Solution Overview: After completing the data cleaning, univariate and multi-variate exploration of the data helped us answer some of the above questions. A variety of packages were used for this exercise, which are explained in the later sections. Each analysis has been explained along with its codes.
Insights: Some very interesting insights were obtained from this analysis:
Following packages were used:
library(tibble)
library(DT)
library(knitr)
library(tm)
library(ggplot2)
library(wordcloud)
library(dplyr)
library(fitdistrplus)
library(plotly)
IMDB 5000 Movie Dataset from Kaggle
This dataset contains 28 variables about 5,043 movies spanning across 100 years in 66 countries. There are 2399 unique director names, and thousands of actors/actresses.

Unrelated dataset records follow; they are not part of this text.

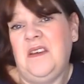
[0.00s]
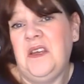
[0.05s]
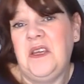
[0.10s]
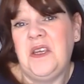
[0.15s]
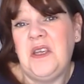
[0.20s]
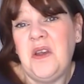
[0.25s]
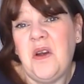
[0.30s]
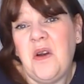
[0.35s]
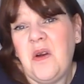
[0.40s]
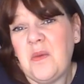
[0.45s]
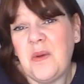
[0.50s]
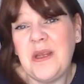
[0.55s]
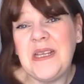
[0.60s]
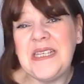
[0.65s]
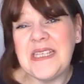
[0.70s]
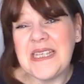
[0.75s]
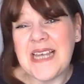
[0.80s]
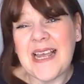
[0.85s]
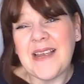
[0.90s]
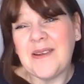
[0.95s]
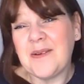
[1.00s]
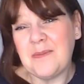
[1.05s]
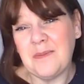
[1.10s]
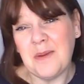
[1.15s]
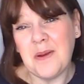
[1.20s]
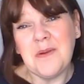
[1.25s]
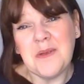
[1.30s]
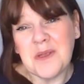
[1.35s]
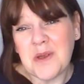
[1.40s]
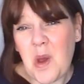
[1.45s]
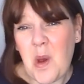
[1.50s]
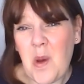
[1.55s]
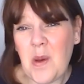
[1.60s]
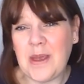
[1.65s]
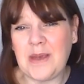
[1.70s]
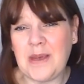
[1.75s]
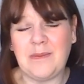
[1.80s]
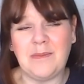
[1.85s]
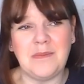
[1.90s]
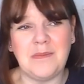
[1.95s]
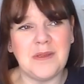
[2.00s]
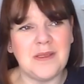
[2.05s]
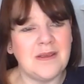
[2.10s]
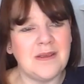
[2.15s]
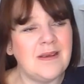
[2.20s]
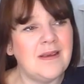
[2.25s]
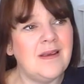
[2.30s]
Yarn wins out most times.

More information about the dataset can be found on the Kaggle page here.
Data Import Code:
library(tibble)
# url <- "https://github.com/adityadiwane/Exploratory_Data_Analysis_IMDB_Movies/blob/main/movie_metadata.csv"

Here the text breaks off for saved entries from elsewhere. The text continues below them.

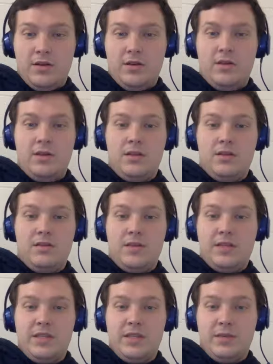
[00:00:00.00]
entered into the
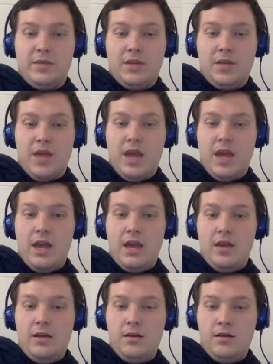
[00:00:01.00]
space labeled A,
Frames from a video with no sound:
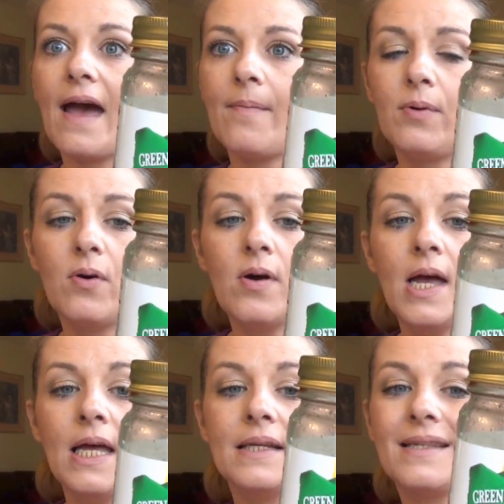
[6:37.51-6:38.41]
apple
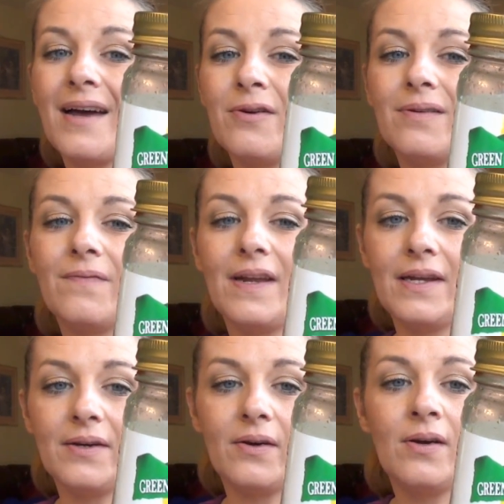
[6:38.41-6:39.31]
cider
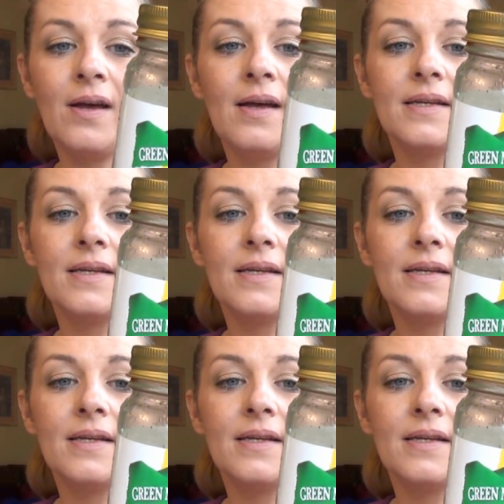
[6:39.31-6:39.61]
vinegar,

movie <- as_data_frame(read.csv("L:/Udemy/R Project/movie_metadata.csv", stringsAsFactors = TRUE))
class(movie)
## [1] "tbl_df" "tbl" "data.frame"
colnames(movie)
## [1] "color" "director_name"
## [3] "num_critic_for_reviews" "duration"
## [5] "director_facebook_likes" "actor_3_facebook_likes"
## [7] "actor_2_name" "actor_1_facebook_likes"
## [9] "gross" "genres"
## [11] "actor_1_name" "movie_title"
## [13] "num_voted_users" "cast_total_facebook_likes"
## [15] "actor_3_name" "facenumber_in_poster"
## [17] "plot_keywords" "movie_imdb_link"
## [19] "num_user_for_reviews" "language"
## [21] "country" "content_rating"
## [23] "budget" "title_year"
## [25] "actor_2_facebook_likes" "imdb_score"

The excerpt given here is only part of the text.